Quicksand was a common plot device in many adventure films of the 1980s and '90s from The Princess Bride to The Neverending Story. If you were a child at that time, due to seeing so much quicksand on the big screen, you had probably imagined that your adult life would involve more encounters with the stuff. In reality, most of us have never even seen quicksand let alone fell into it and almost died. As it turns out, the dangers of quicksand were largely overstated. In fact, the idea that someone can drown in quicksand is entirely a myth.

There are two reasons for this. Firstly, quicksand is almost never deeper than a few feet — which means, unless you dive into it face-first, it'd be kinda hard to drown. On top of that, the human body is naturally more buoyant than quicksand. As Encyclopedia Britannica explains, although our arms and legs are pretty dense and will sink, our chest cavity is full of air and will always float above the surface of quicksand. This means that even if the quicksand is deep enough to be a threat, you could only ever sink up to your waist.

Feeling like your childhood has been ruined? Not so fast. Quicksand may actually be deadly, but only in very rare and specific circumstances.

When quicksand is actually dangerous

While you may not be able to drown in quicksand, it is true that you can get stuck in it. In fact, according to a study published in Nature, the force required to pull someone out of certain types of quicksand is about equal to that necessary to lift a car. So, if you get stuck, you can't simply be pulled out by a friend (or by using your cool whip skills like Indiana Jones).

With that in mind, the real danger of quicksand comes down to its location. Although in movies quicksand is often depicted as a threat that can pop up in the middle of the jungle or desert. In reality, quicksand is only ever found in areas with moving water and — well — sand.
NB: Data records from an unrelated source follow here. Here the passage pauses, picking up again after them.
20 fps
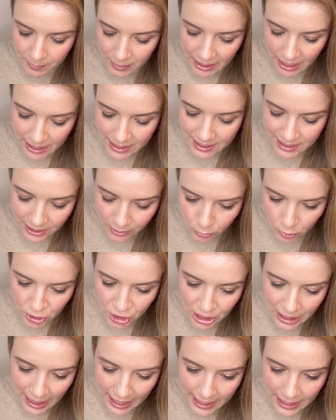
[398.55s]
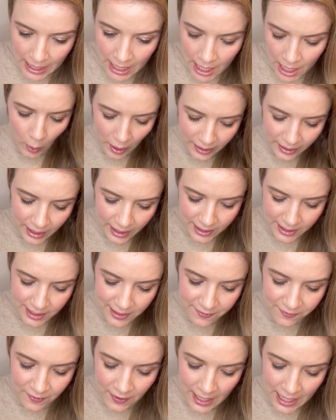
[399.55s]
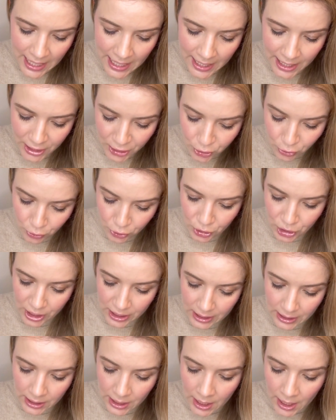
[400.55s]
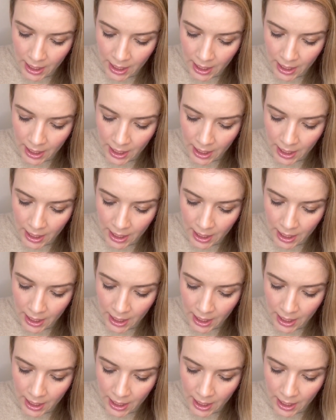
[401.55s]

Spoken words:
because there was like adhesive hydrogel.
These locations may include the mouth of a river, flat and wide stretches of streams or lakes, marshes, or beaches where water is pooling on the shore.

Being stuck in quicksand is usually not life-threatening but can become so if you are stuck in it for a long time and are exposed to cold temperatures or if you are trapped in an area that is submerged at high tide. A few quicksand deaths have occurred because of these reasons. However, the situation is so rare that there aren't any published statistics concerning how often it happens.

How to get out of quicksand in the unlikely event that you get stuck

Even though it is very unlikely that you will encounter quicksand, let alone get stuck in it, it's good to know what you should do in that situation — just in case. According to Encyclopedia Britannica, the best thing to do if you ever find yourself trapped in quicksand is to first get rid of any heavy items like backpacks or other bags. Then, if you aren't stuck too deep, try to take a few steps back to safety. However, one thing the movies got right about quicksand is that large movements can displace more sand and cause you to sink deeper. So, if stepping backward just causes your other leg to sink, you should stop moving immediately and assess the situation. 

If you can't simply step to safety, the recommended strategy is to lean backward to try and lay flat on your back in order to distribute your weight more evenly across the area. This method may allow you to very slowly wiggle your legs back up to the surface essentially freeing you from the sand. Once you've accomplished this and are floating on your back on top of the quicksand, you can make small movements to swim your way back to safer ground.